### Problem to work on
Would you retype, word for word, only the lines from the one holding "[0:01.00-0:01.33]" through the final line of the entries below, without the pictures?
= = = =
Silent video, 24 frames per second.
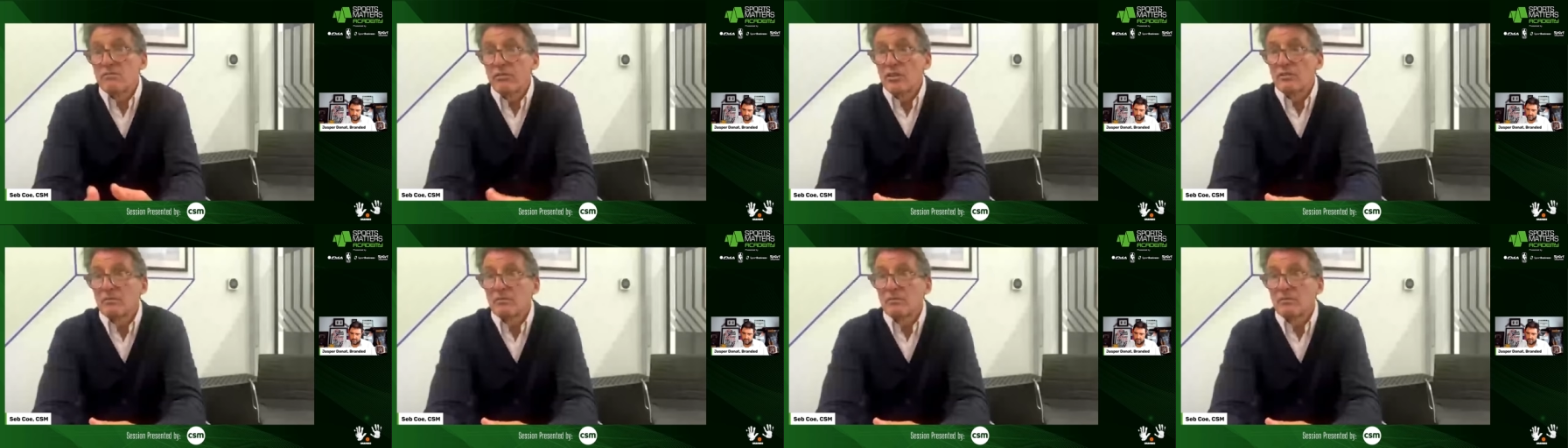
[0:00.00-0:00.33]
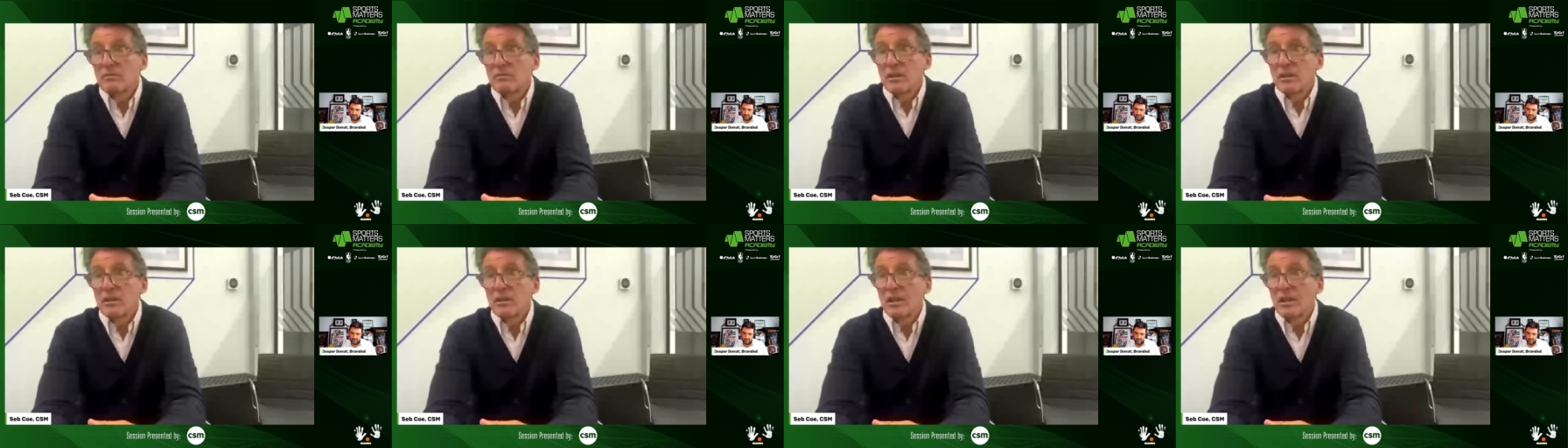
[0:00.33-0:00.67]

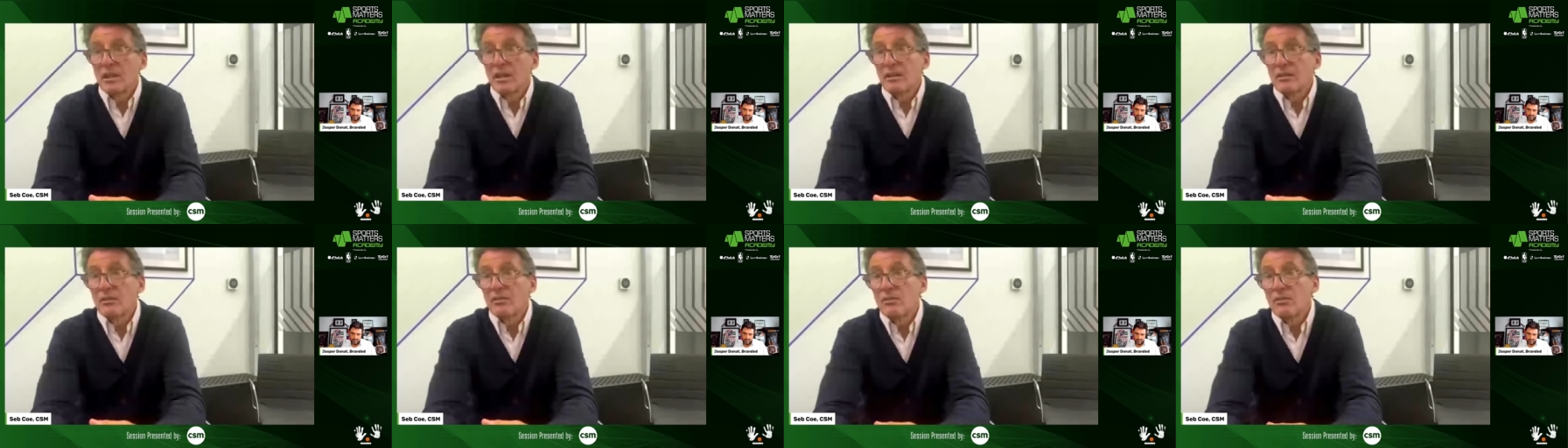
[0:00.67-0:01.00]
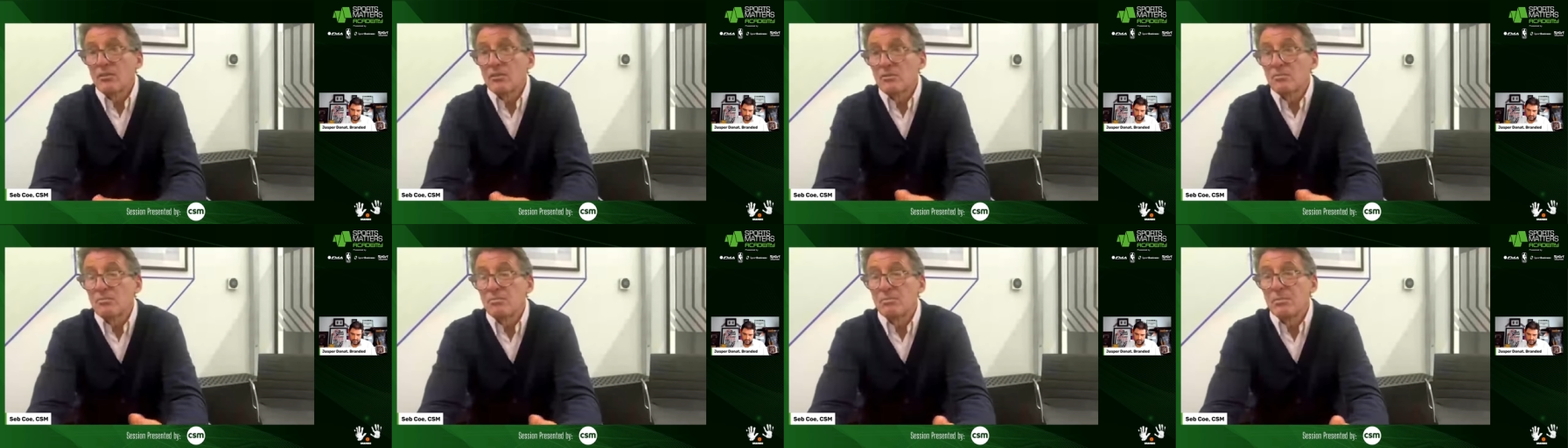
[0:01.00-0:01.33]
hurtling across
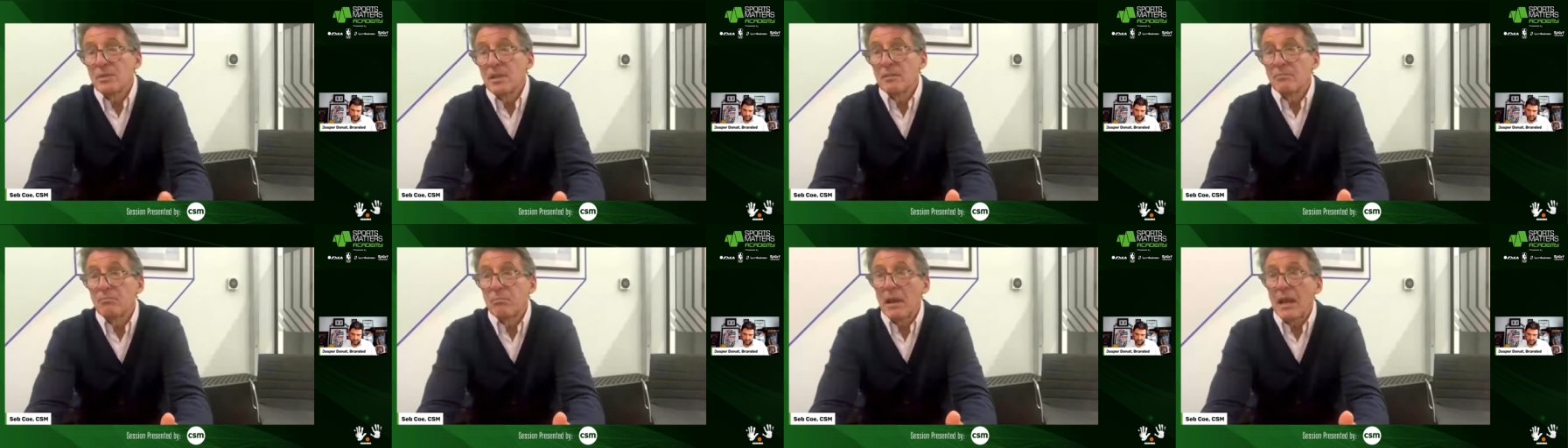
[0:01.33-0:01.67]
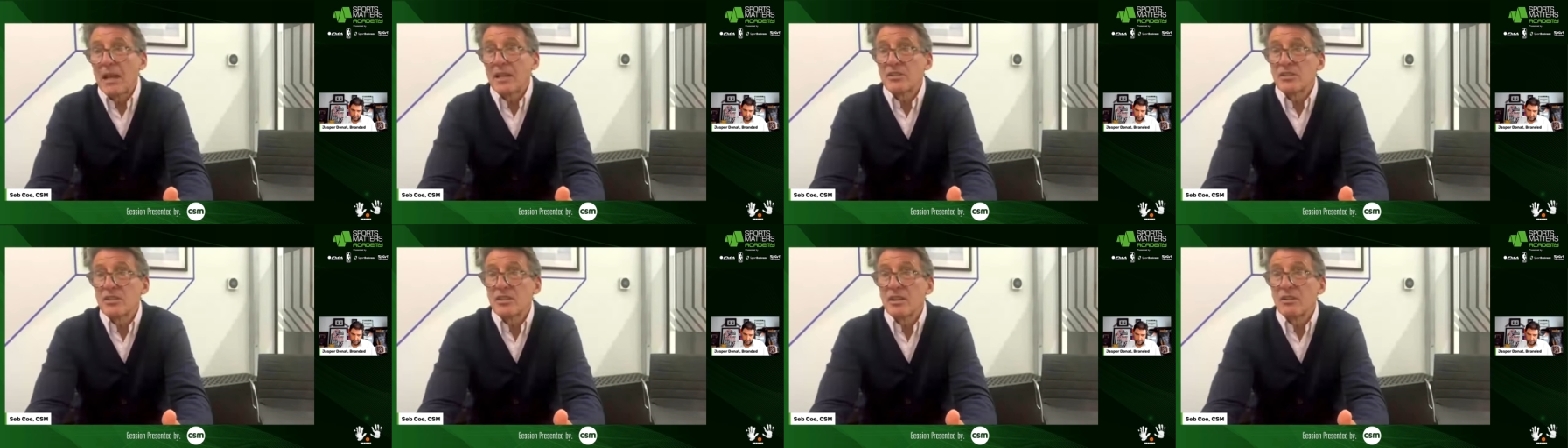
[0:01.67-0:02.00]
big
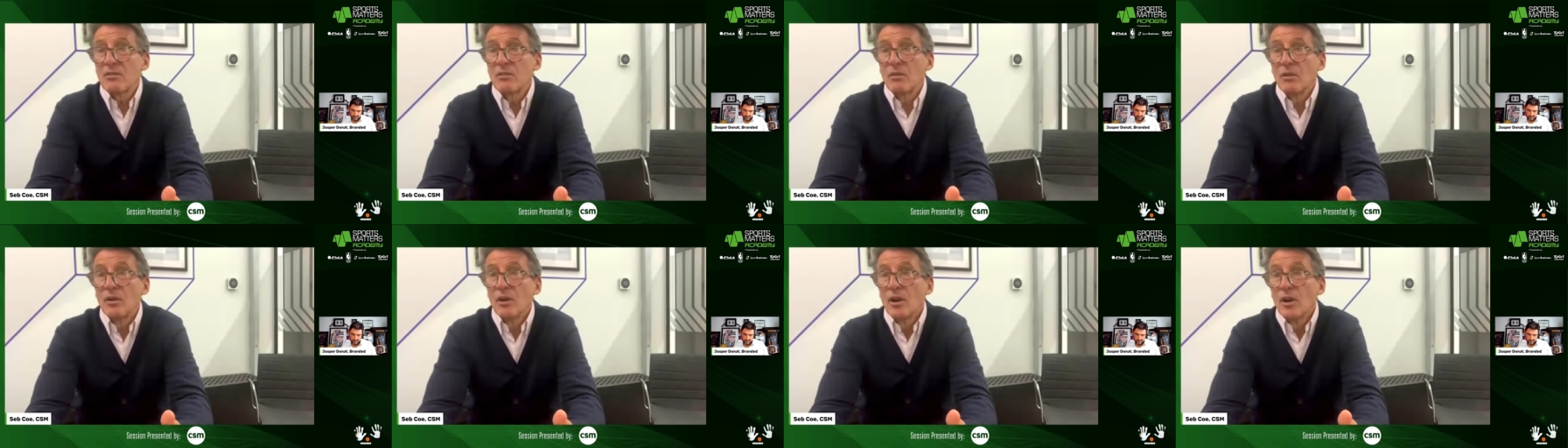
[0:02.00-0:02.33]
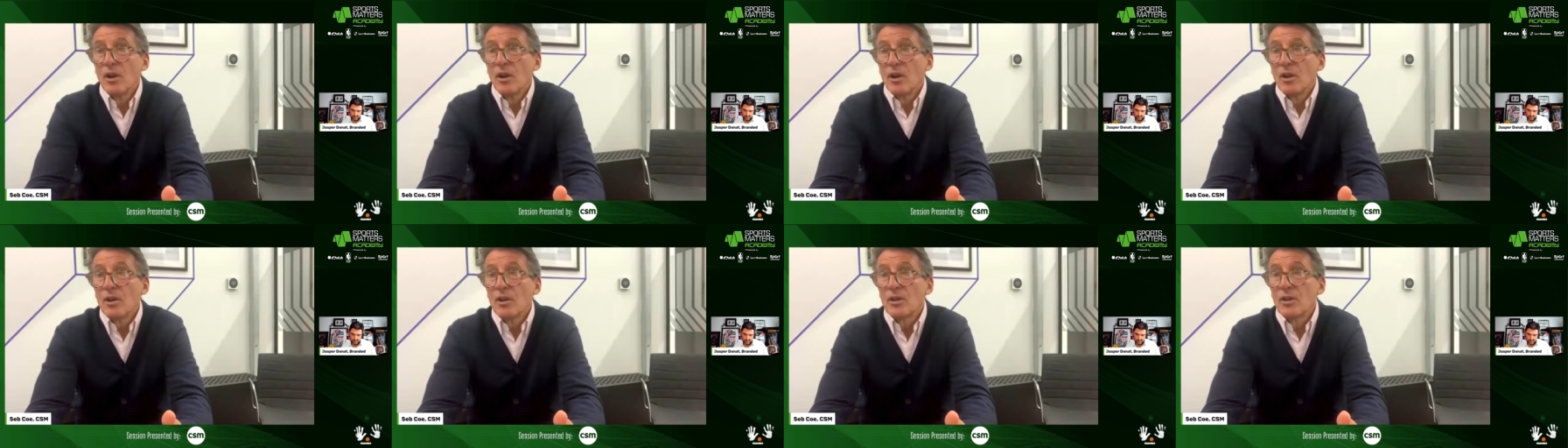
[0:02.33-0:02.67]
plastic, you
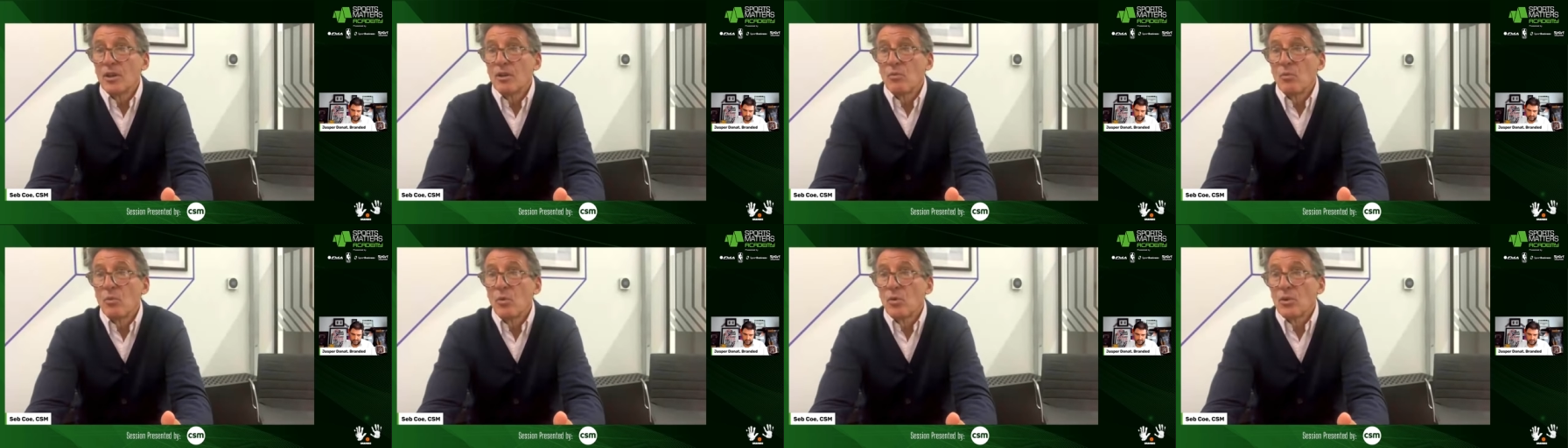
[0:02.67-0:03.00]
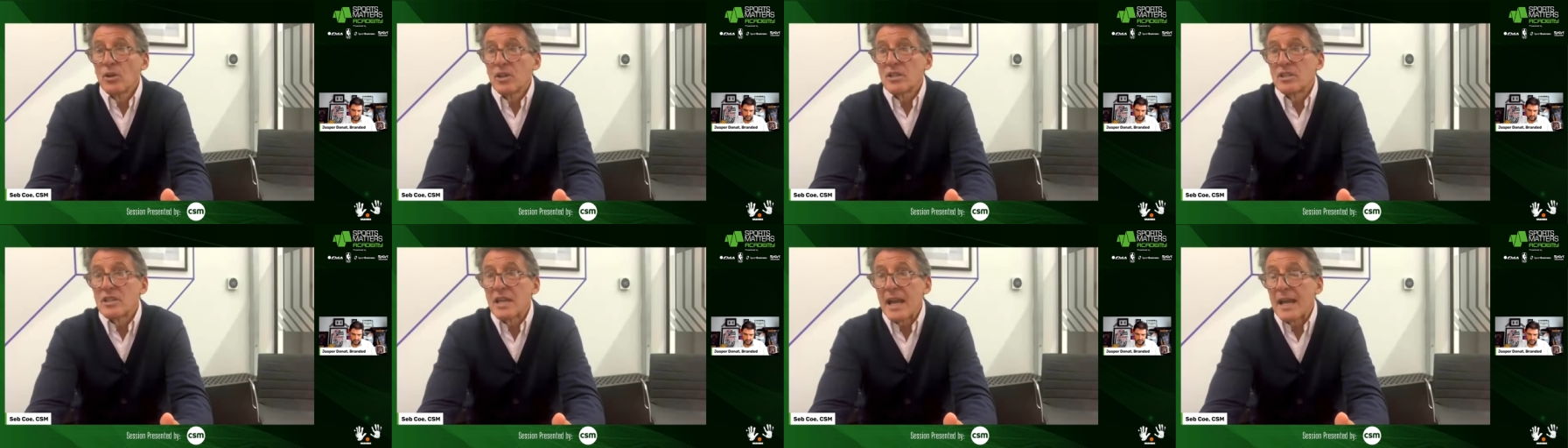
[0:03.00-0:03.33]
know,
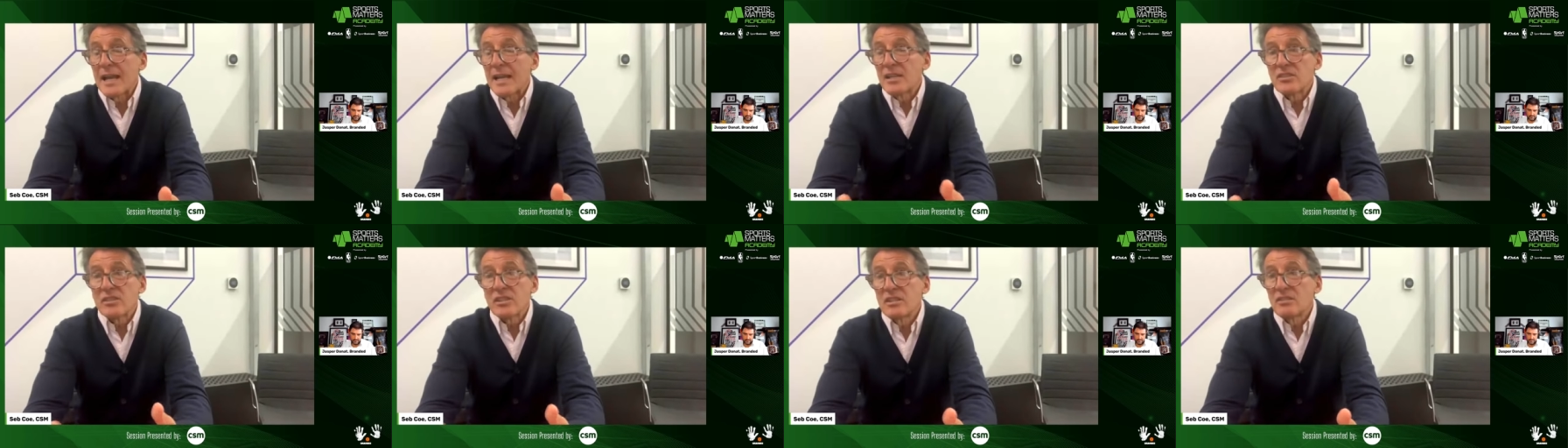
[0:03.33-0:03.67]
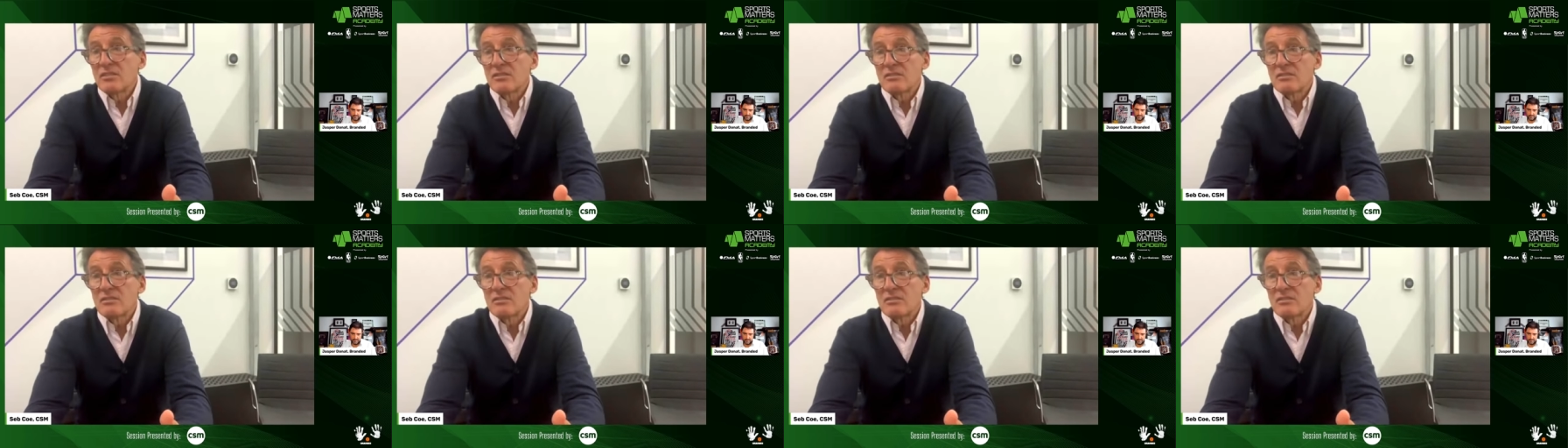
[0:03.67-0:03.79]
water tanks.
= = = =
### Result of the exercise
[0:01.00-0:01.33]
hurtling across
[0:01.33-0:01.67]
[0:01.67-0:02.00]
big
[0:02.00-0:02.33]
[0:02.33-0:02.67]
plastic, you
[0:02.67-0:03.00]
[0:03.00-0:03.33]
know,
[0:03.33-0:03.67]
[0:03.67-0:03.79]
water tanks.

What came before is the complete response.